EXERCISE GOAL: From the entries below, copy exactly the lines from the one that contains "(1.00 s to 2.00 s)" through the one that contains "What the speaker", both included, and only those.

──────────

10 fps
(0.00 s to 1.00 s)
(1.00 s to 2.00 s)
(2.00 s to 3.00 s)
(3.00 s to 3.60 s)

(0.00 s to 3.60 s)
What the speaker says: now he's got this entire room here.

──────────

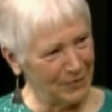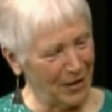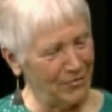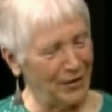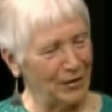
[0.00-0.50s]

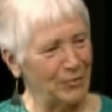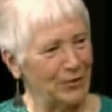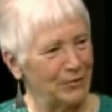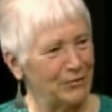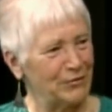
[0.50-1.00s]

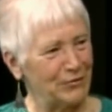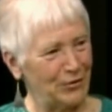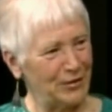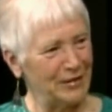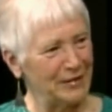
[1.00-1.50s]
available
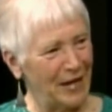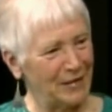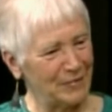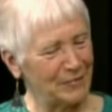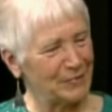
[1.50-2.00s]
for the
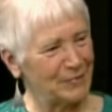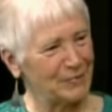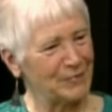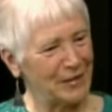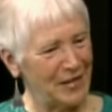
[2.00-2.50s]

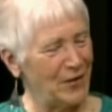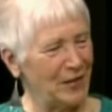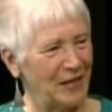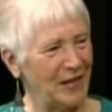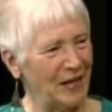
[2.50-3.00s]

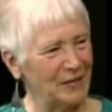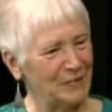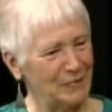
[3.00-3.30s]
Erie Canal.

──────────

ANSWER SECTION:
(1.00 s to 2.00 s)
(2.00 s to 3.00 s)
(3.00 s to 3.60 s)

(0.00 s to 3.60 s)
What the speaker says: now he's got this entire room here.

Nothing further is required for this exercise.